American Heart Association Guidelines for Primary Prevention of Atherosclerotic Cardiovascular Disease Beginning in Childhood

Abstract
Atherosclerotic cardiovascular disease remains the leading cause of both death and disability in North America. Evidence that most cardiovascular disease is preventable led to development of the American Heart Association’s initial “Guide to the Primary Prevention of Cardiovascular Disease” in 1996 and the updated version in 2002. Those guidelines do not address prevention in children, a group for whom primary prevention should hold the most promise. Emergence of multiple lines of evidence with regard to the importance of known risk factors for atherosclerotic disease in children and young adults has provided the impetus to develop guidelines for primary prevention in this young population.
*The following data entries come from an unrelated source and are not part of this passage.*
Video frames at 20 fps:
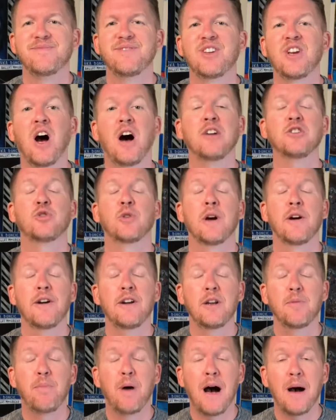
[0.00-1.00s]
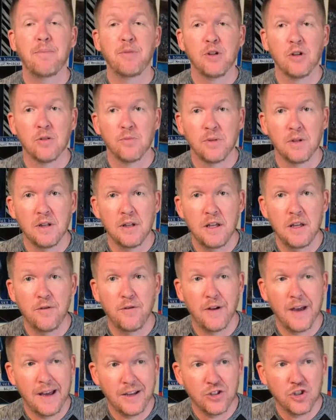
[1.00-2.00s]
Contrary to popular
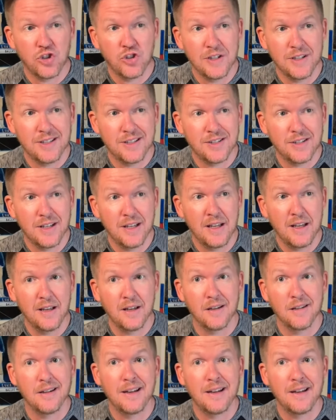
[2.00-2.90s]
belief, S G C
Pathological studies have shown that both the presence and extent of atherosclerotic lesions at autopsy after unexpected death of children and young adults correlate positively and significantly with established risk factors, namely low-density lipoprotein cholesterol, triglycerides, systolic and diastolic blood pressure, body mass index, and presence of cigarette smoking. Findings from the Bogalusa study indicate that as the number of cardiovascular risk factors increases, so does the pathological evidence for atherosclerosis in the aorta and coronary arteries beginning in early childhood. Electron beam computed tomography of coronary artery calcium and increased carotid artery intima-media thickness, an ultrasound measure of carotid artery atherosclerosis, have been evaluated in 29- to 39-year-olds monitored from 4 years of age. Significant risk predictors for coronary artery calcium were obesity and elevated blood pressure in childhood and increased body mass index and dyslipidemia as young adults. Multiple epidemiological studies have demonstrated a disturbing increase in the prevalence of obesity beginning in childhood, with at least 22% of 6- to 17-year-olds diagnosed as overweight. This is a cause for particular concern because of the strong association between obesity and hypertension, dyslipidemia, and type II diabetes mellitus beginning in childhood. Long-term follow-up studies have demonstrated …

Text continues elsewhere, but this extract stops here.